When Doctrine is Obvious, It’s Also Serious

I’ve seen the question of women’s ordination come up quite a bit recently–not so much the question of whether its permissible, but the question of whether it’s tolerable. As is often the case, I find many self-proclaimed Christians sidestepping the issue of truth to focus on the far more subjective question of importance: “Even if women’s ordination is wrong, surely there are far more important doctrines. And surely there are sincere people of good faith on both sides. Is it really such a grievous error that we should divide over it?”

Well, first of all, YES. Pretty much any reasonable way of looking at it reveals the severity to those willing to see. From an empirical perspective, every denomination of so-called Christians who ordain women is steeped in heresy and dying. From an ecclesial perspective, women disguised as pastors aren’t actually pastors anymore than wolves disguised as sheep are actually sheep; so tolerating women’s ordination is essentially a confession that pastors aren’t necessary. From a theological perspective, it requires abandoning everything God has told us about human nature and creation. From an historical perspective, it’s utterly alien to the Church as anything other than an explicitly condemned error. From a philosophical perspective, feminism is as poisonous of an ideology that’s ever existed.

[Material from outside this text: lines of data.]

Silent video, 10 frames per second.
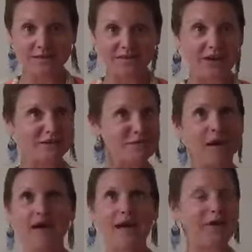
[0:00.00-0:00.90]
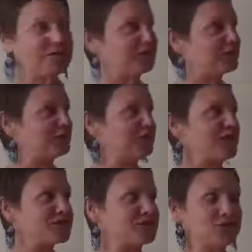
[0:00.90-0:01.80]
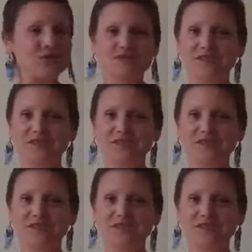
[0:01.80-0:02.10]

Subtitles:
I've got some helpful souls in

I could go on, but any way you slice it, it is a grievous sin for women to pretend to be pastors and for any Christian to play along with the pretense.

Nevertheless, that particular “yes” is a hard sell for many weak and faltering Christians whom the world has burdened with a phony moral obligation to “equality.” While the Church does need to address the equality lie, part of accommodating the weaker brother is considering where to start when arguing. There are times when an appropriate halfway house on the path to realizing it’s grievous is simply realizing that it’s obvious.

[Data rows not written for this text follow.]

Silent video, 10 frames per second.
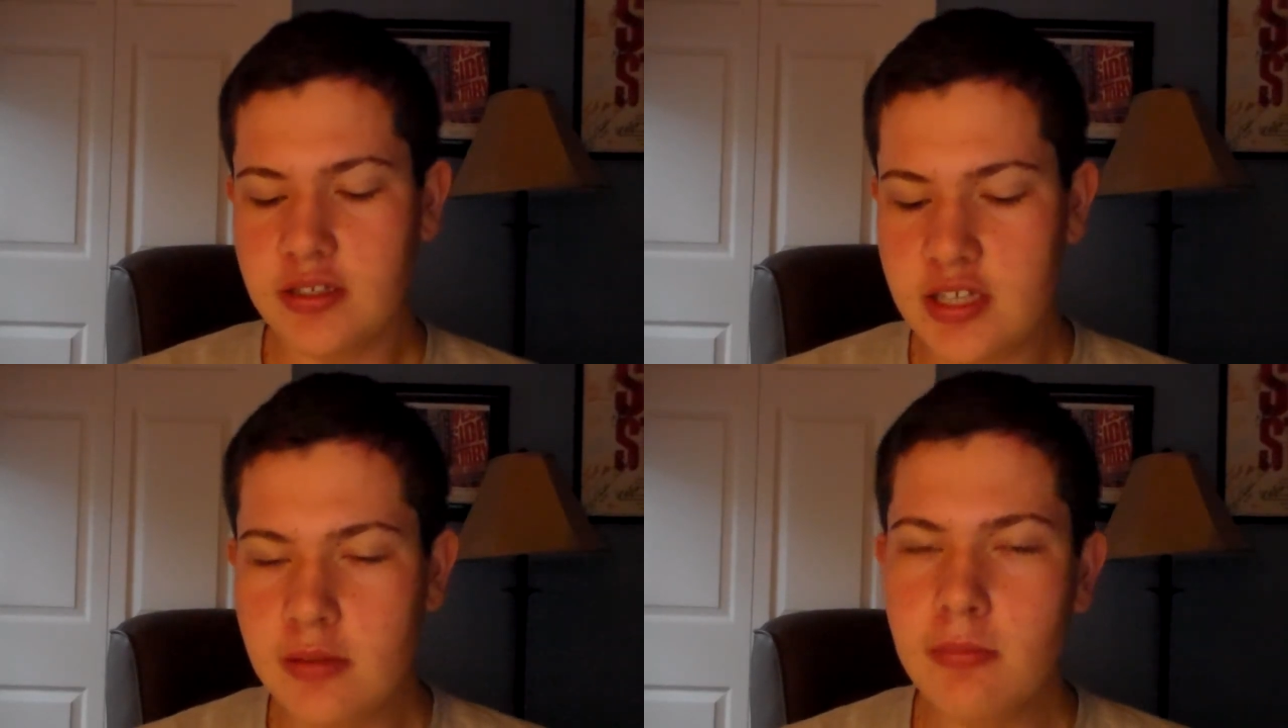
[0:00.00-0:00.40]

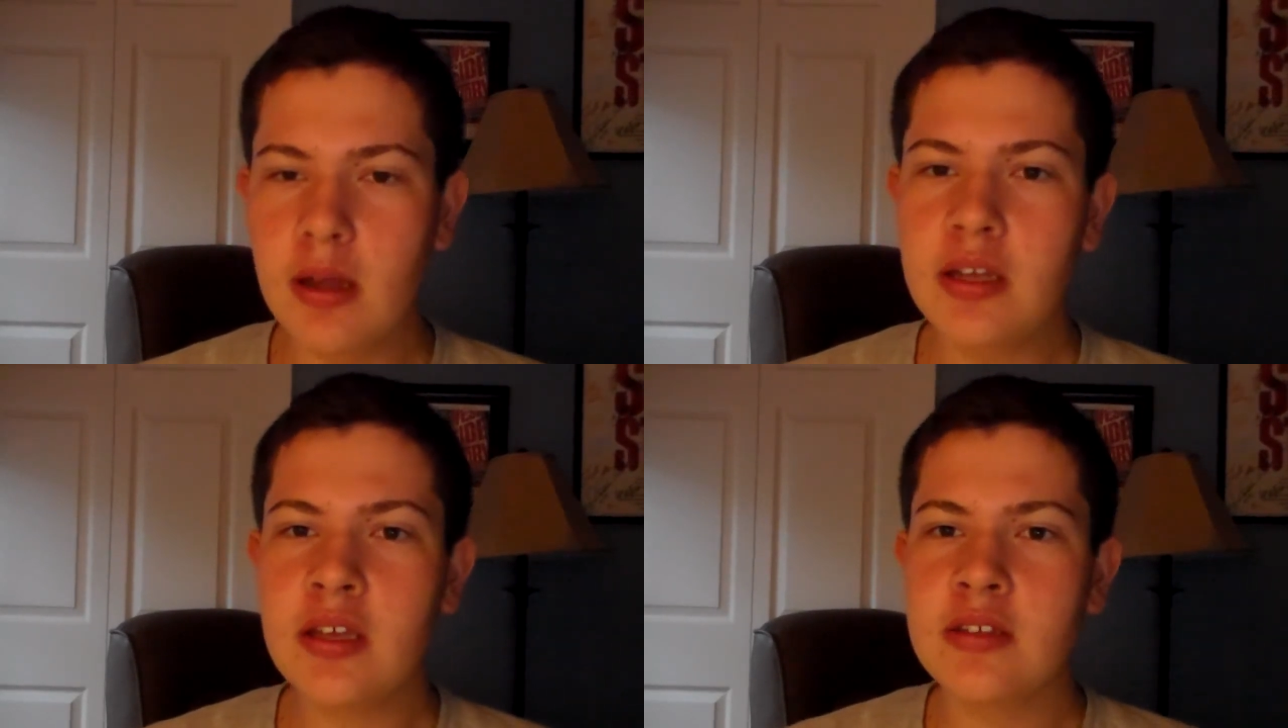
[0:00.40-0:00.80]
Team
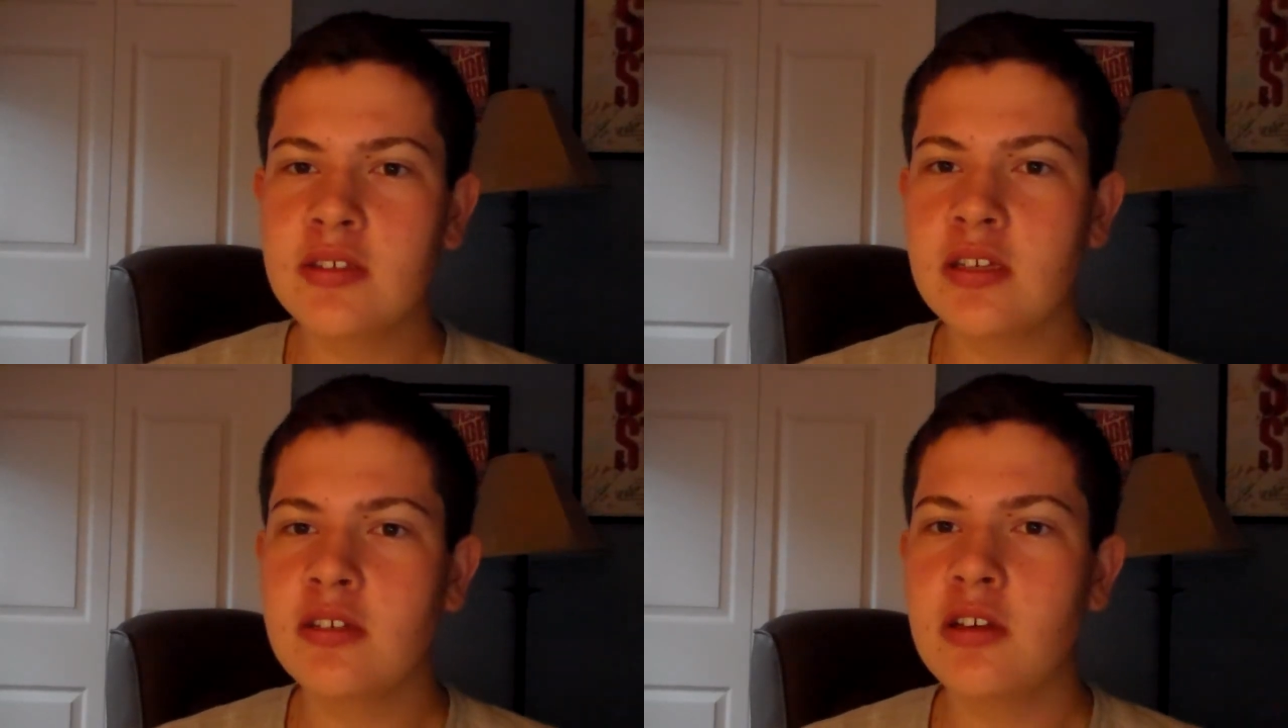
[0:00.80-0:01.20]
Money
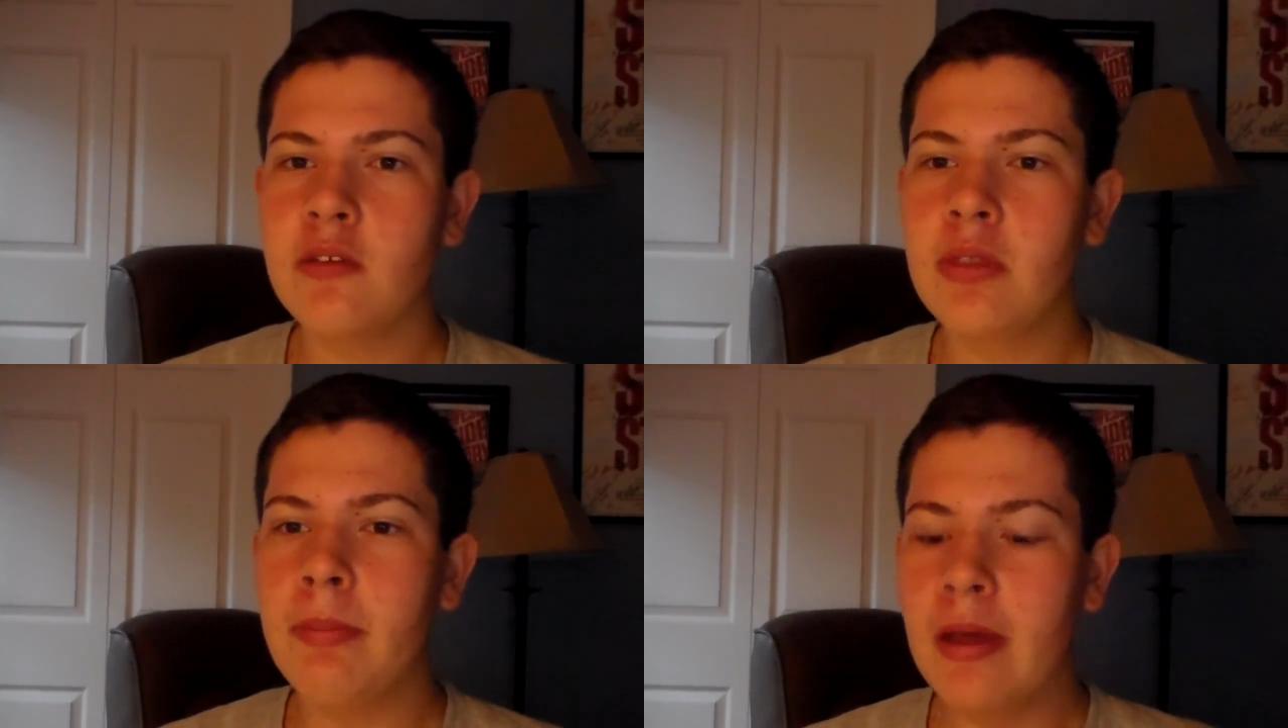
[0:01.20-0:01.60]

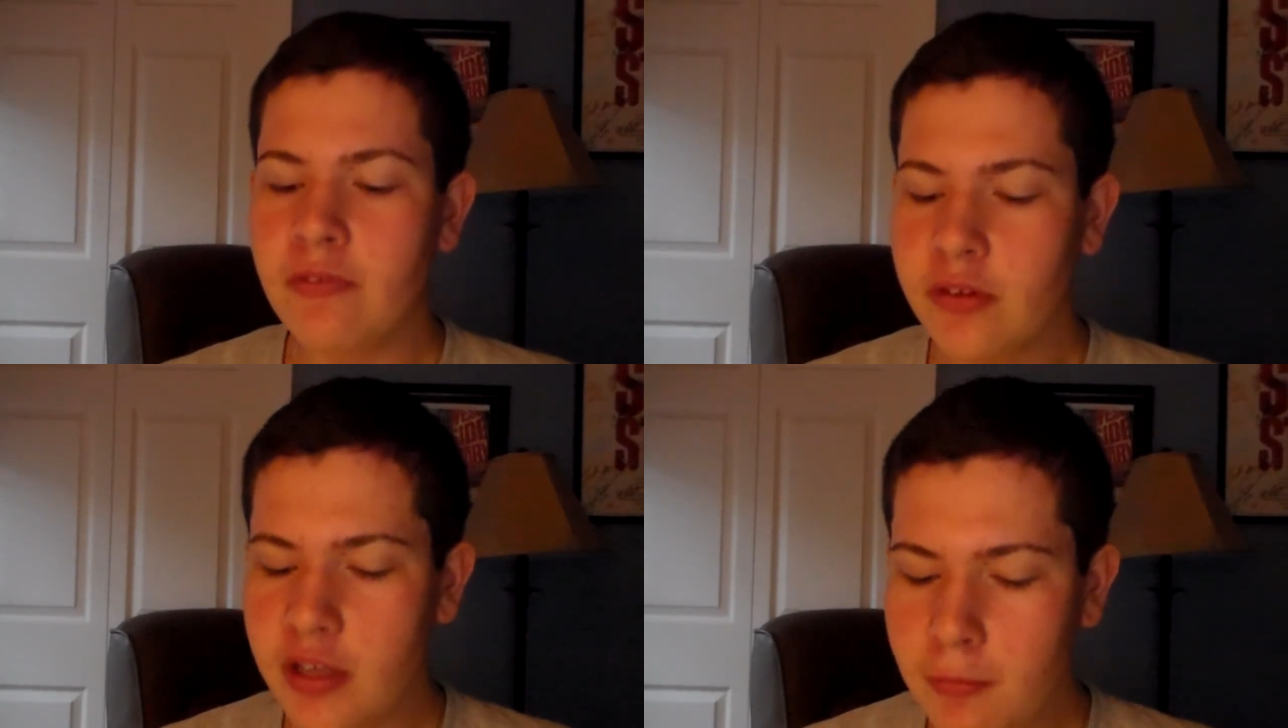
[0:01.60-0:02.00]
consisted of the
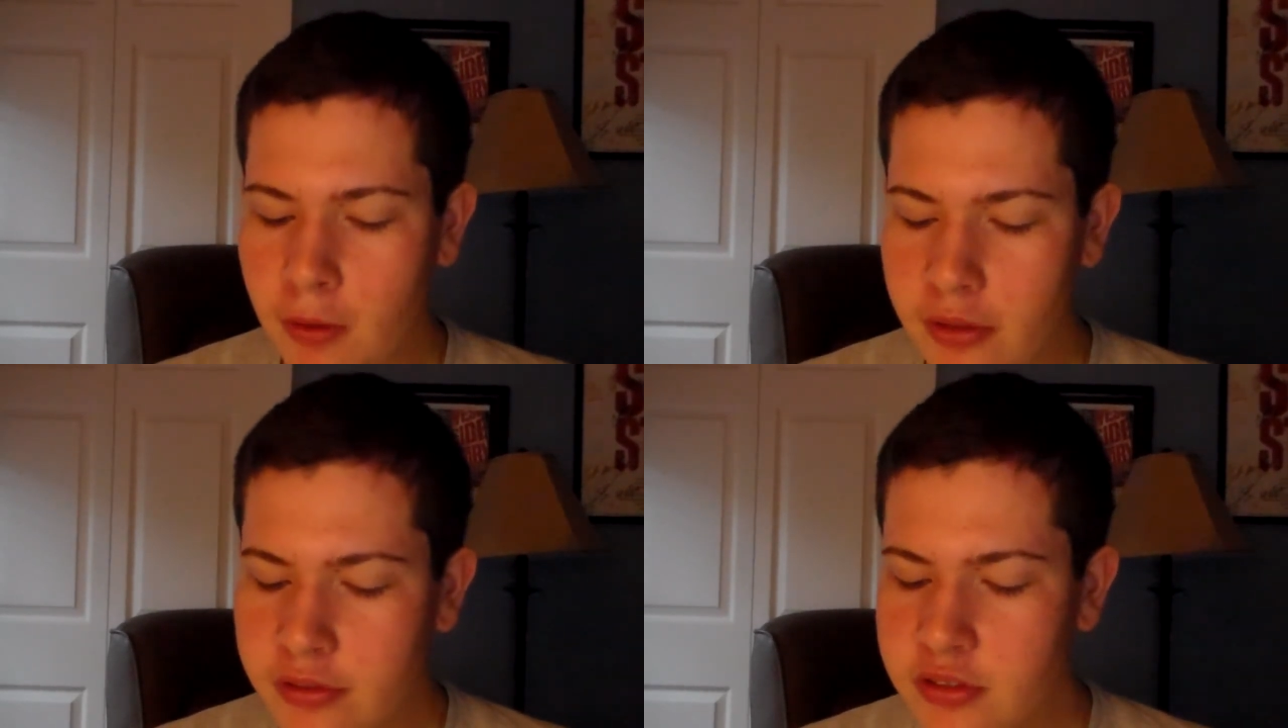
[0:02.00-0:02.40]
Beverly
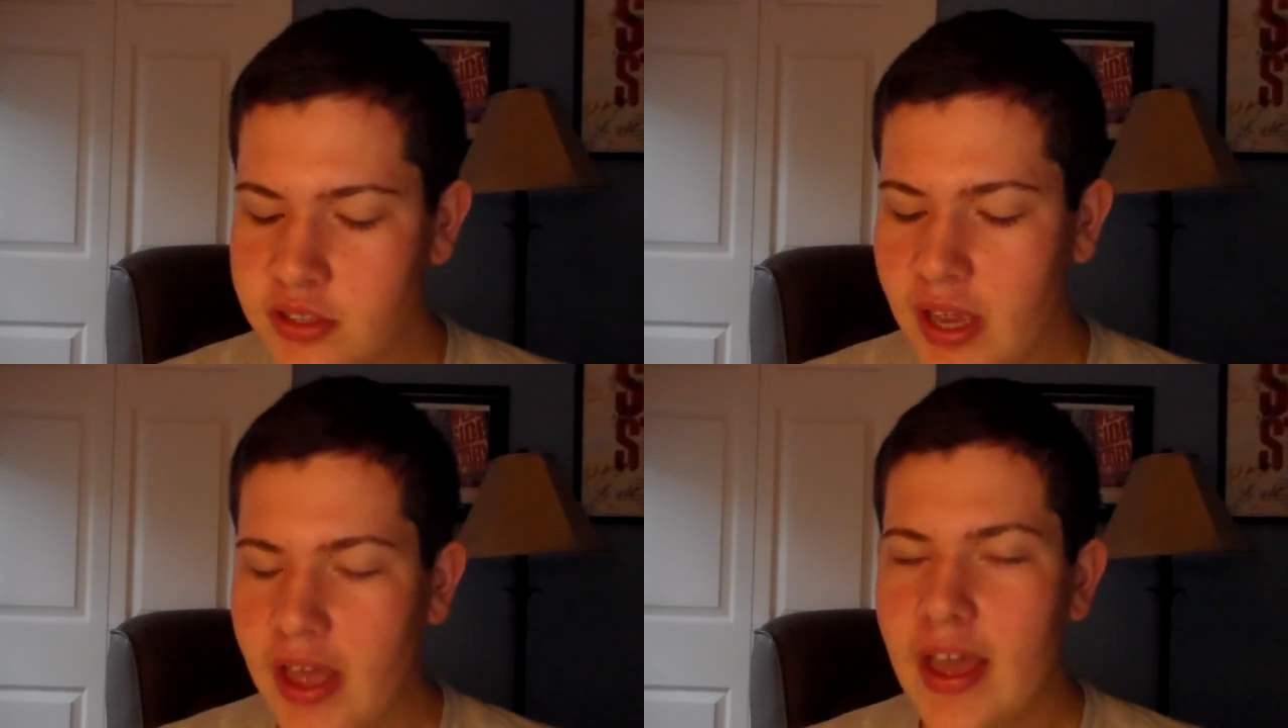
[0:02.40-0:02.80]

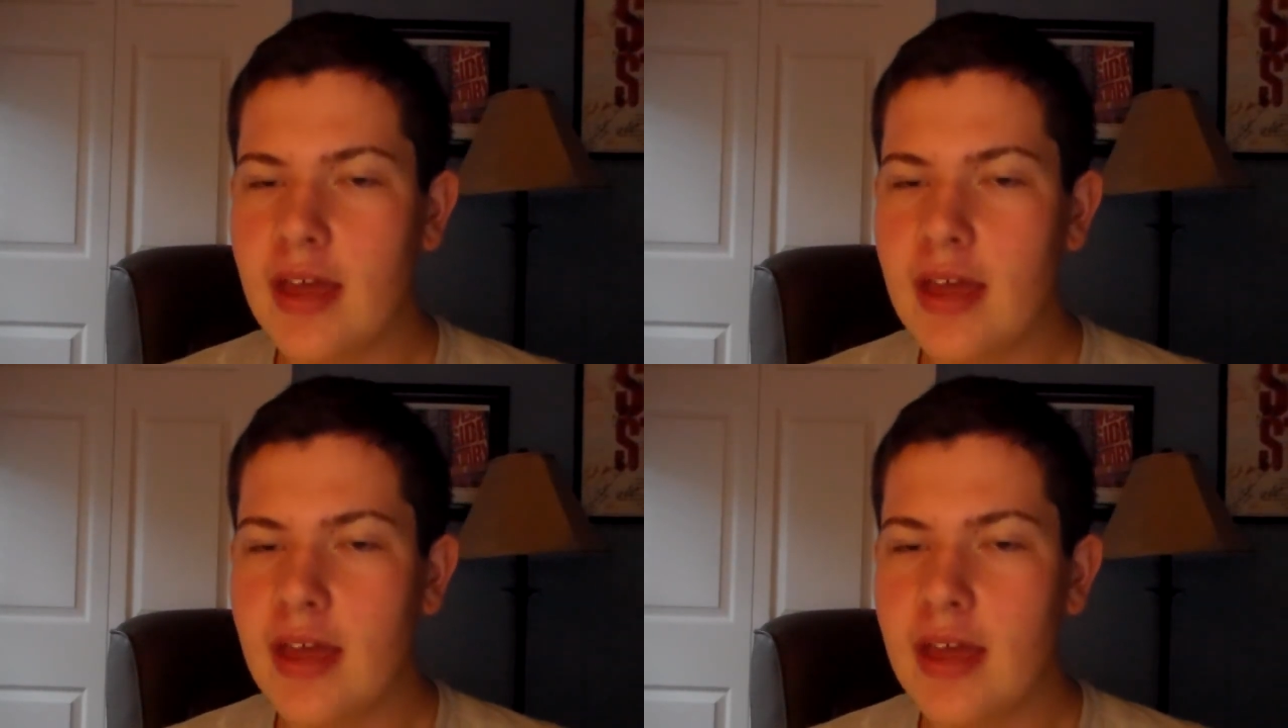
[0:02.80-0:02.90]
Brothers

What do I mean by obvious? Well, consider God’s instructions to Naaman–the Syrian general who sought to be healed of his leprosy. Elisha told him to wash himself in the Jordan River seven times and he would be healed. Naturally, Naaman thought that was stupid–and it’s hard to blame him. Why should dunking yourself in a pathetic foreign river over and over again be in any way meaningful before God? Is washing in just the right way really that big of a deal?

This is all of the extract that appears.